Could you restate word for word the lines running from the one with "(2.00 s to 2.50 s)" to the end of the data, both ends included, but without pictures?

Collected data entries:
►

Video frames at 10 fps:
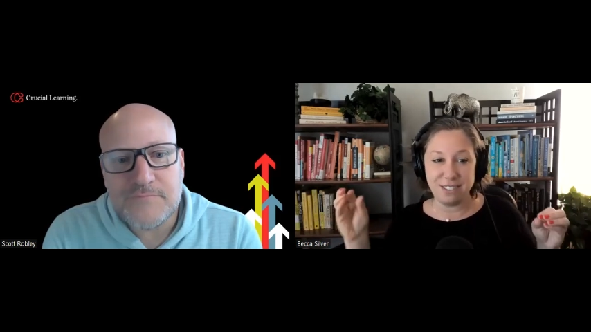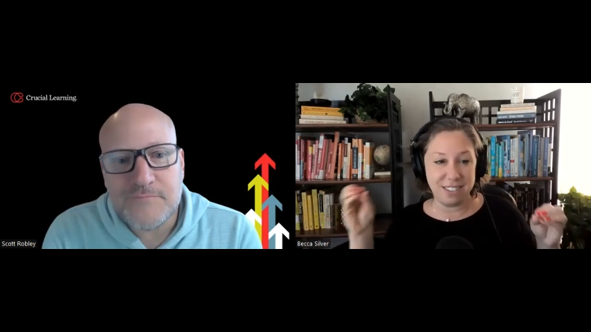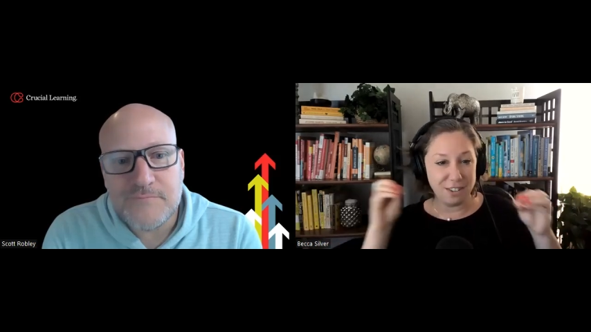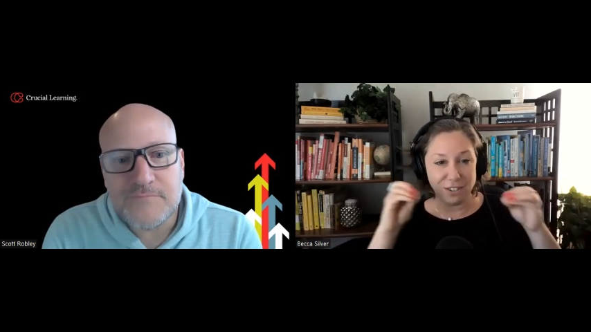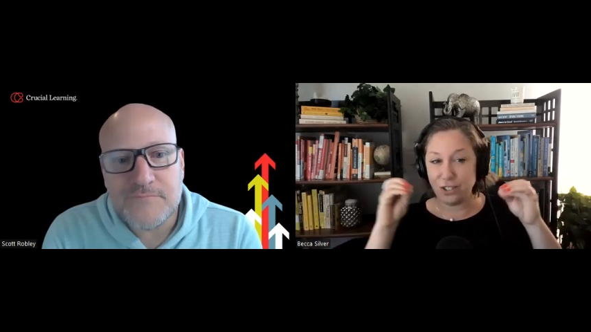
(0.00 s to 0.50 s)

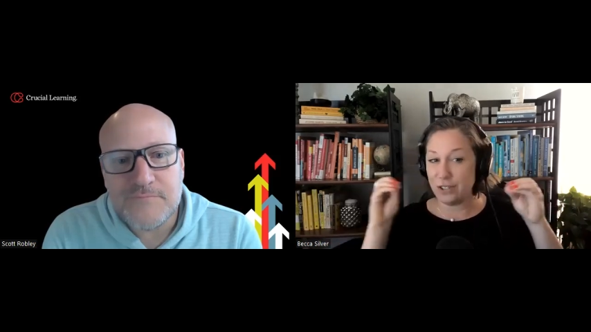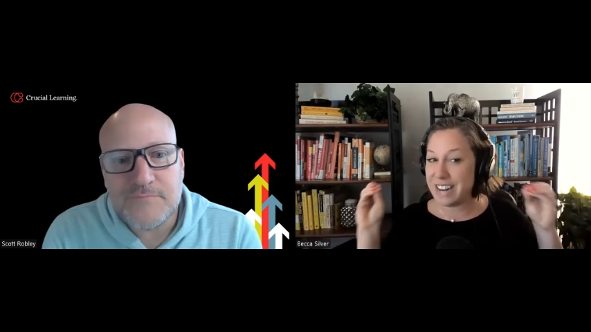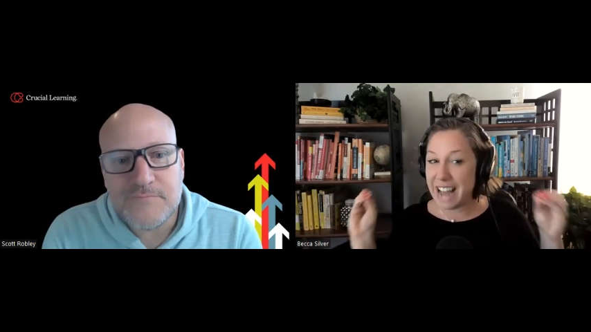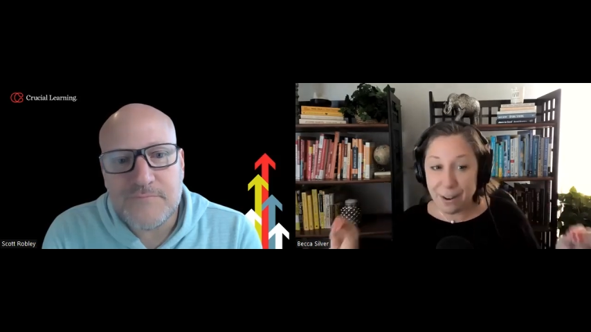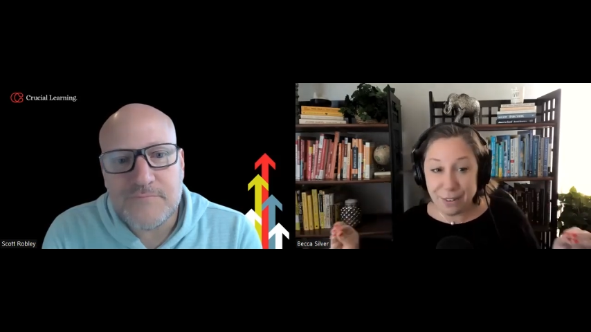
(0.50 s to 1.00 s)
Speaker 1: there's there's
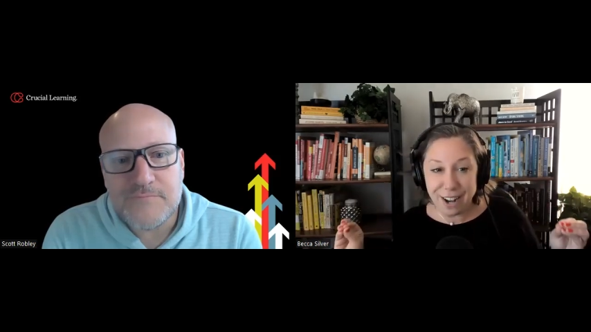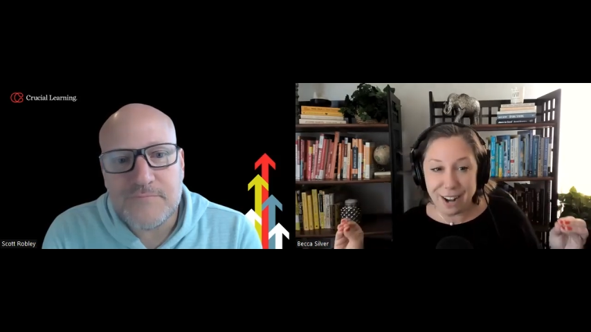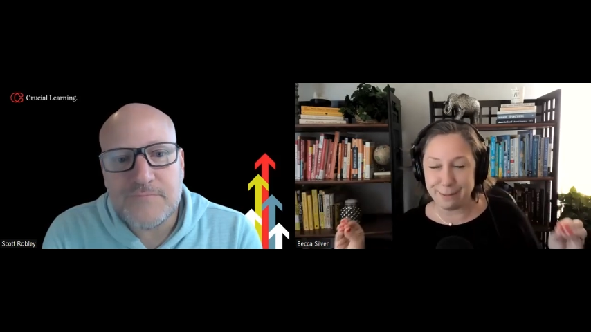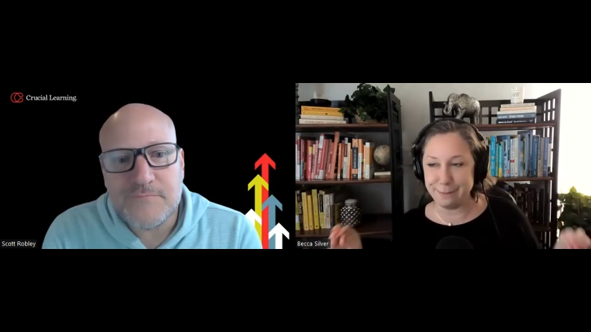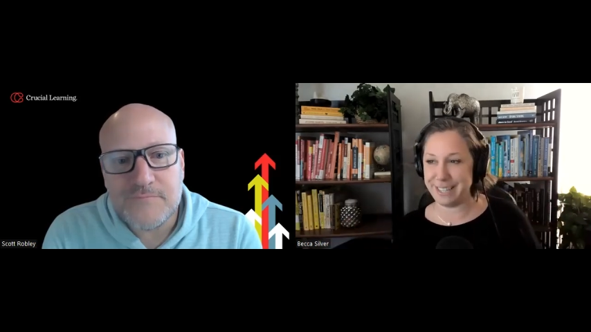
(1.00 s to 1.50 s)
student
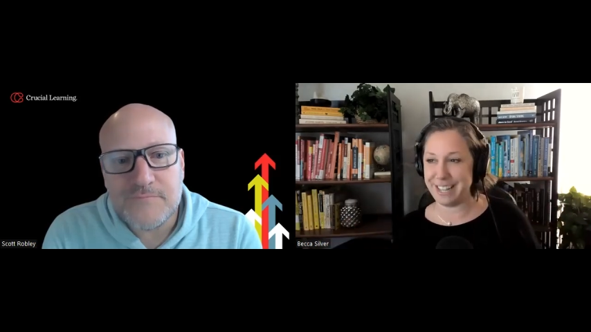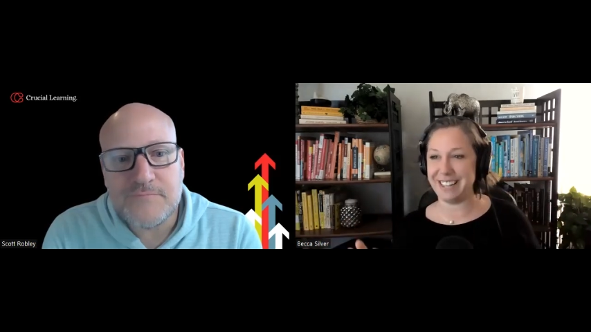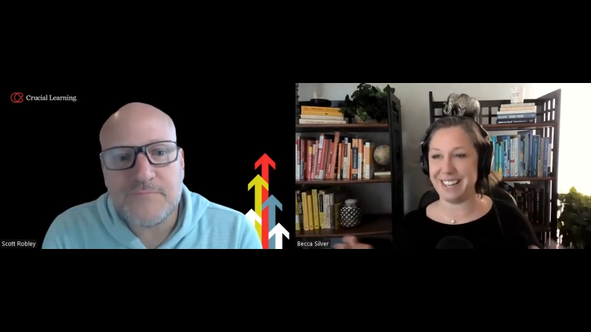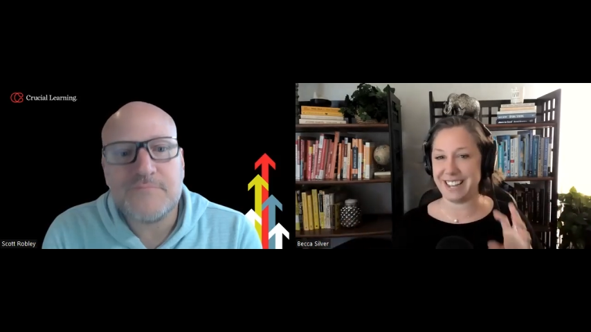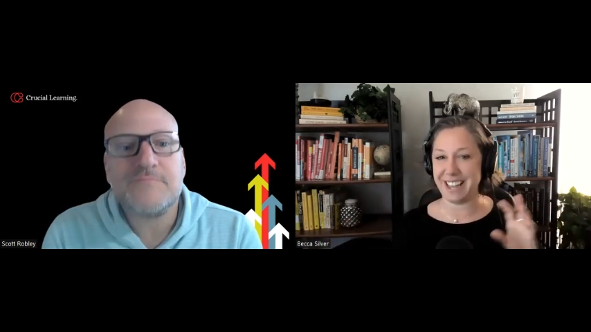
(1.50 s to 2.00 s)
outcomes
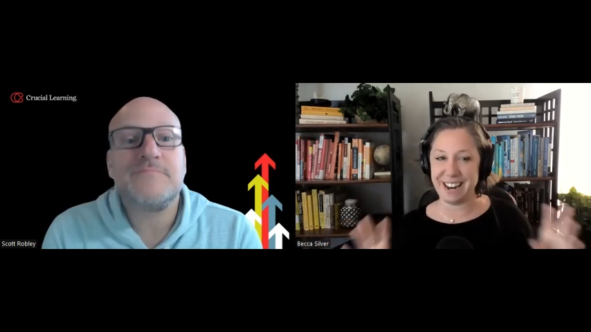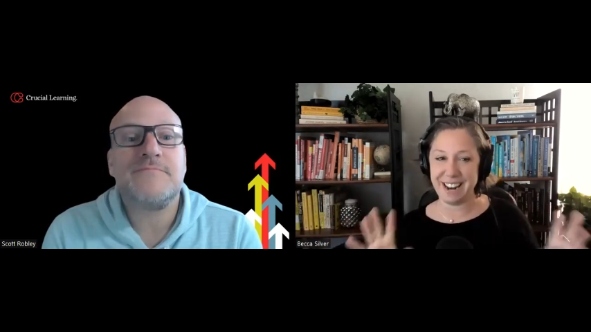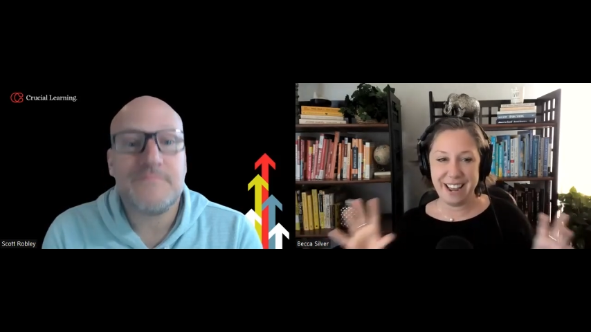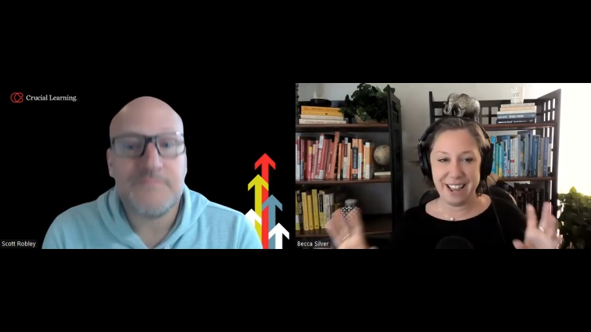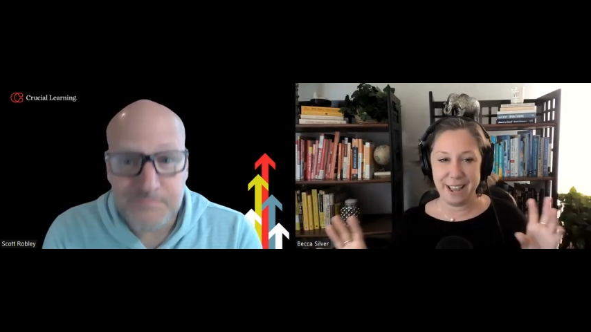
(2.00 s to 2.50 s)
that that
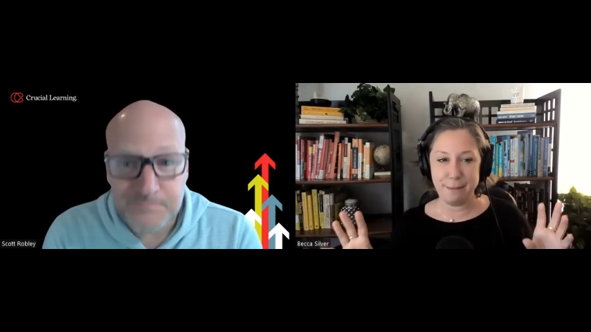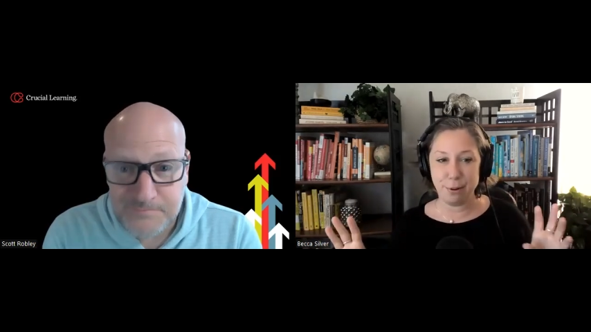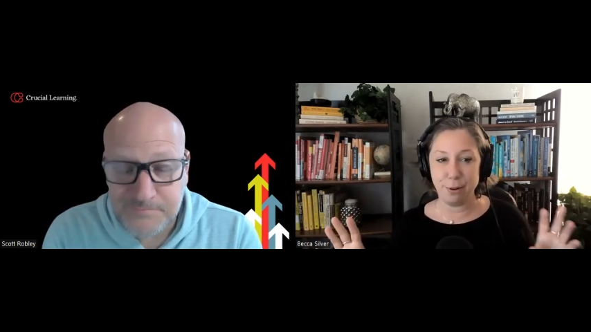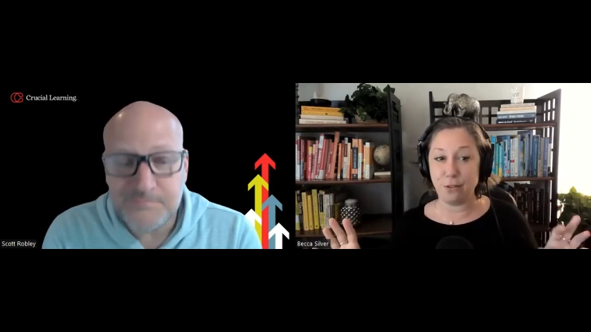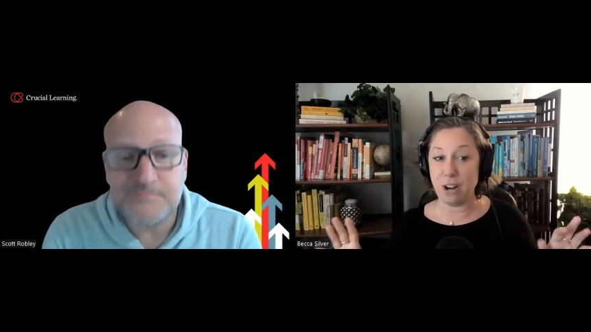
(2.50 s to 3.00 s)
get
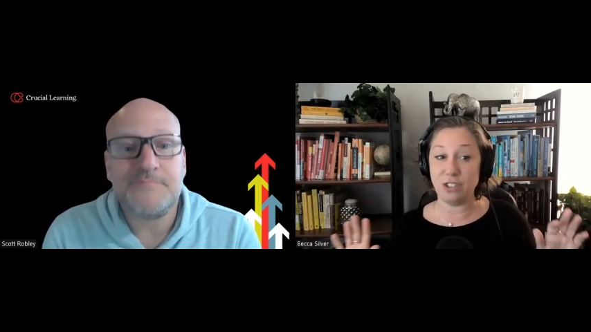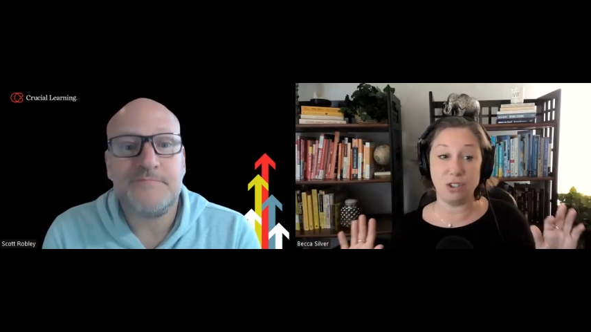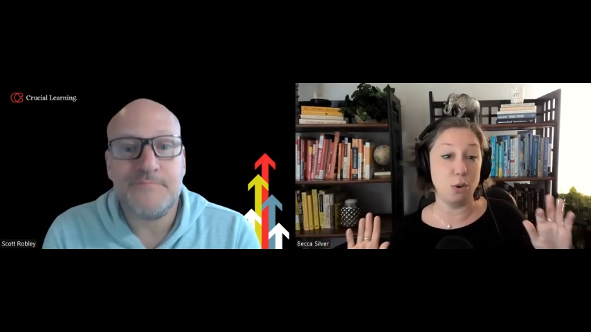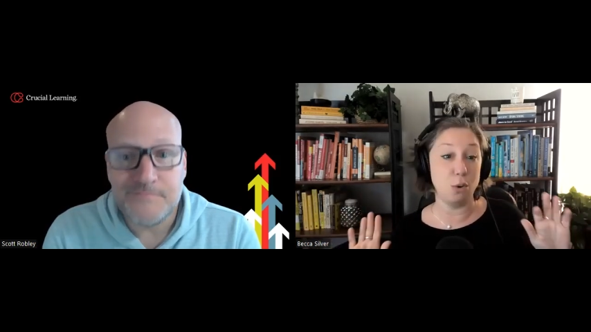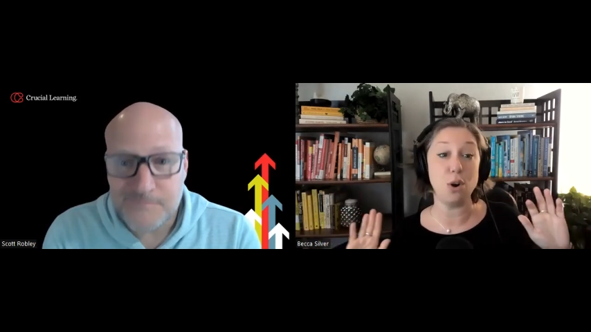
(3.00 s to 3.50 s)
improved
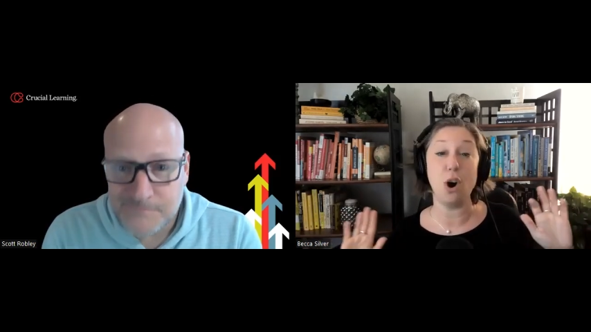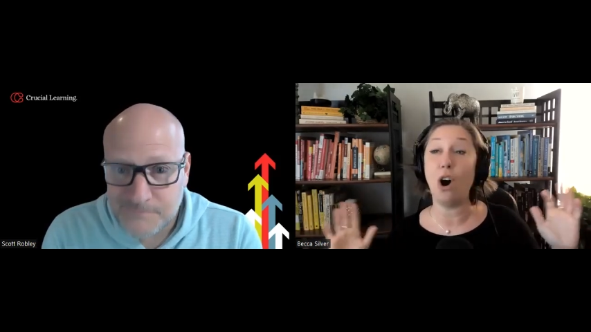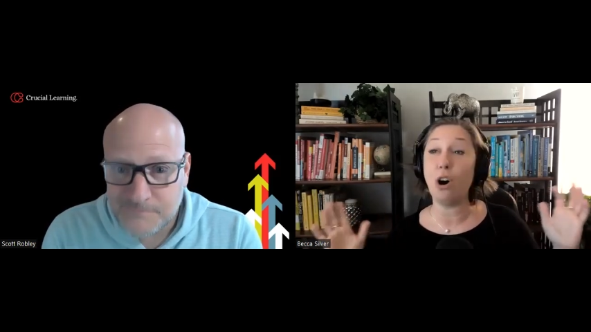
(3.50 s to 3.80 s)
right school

◄

■ **TASK OUTPUT**
(2.00 s to 2.50 s)
that that
(2.50 s to 3.00 s)
get
(3.00 s to 3.50 s)
improved
(3.50 s to 3.80 s)
right school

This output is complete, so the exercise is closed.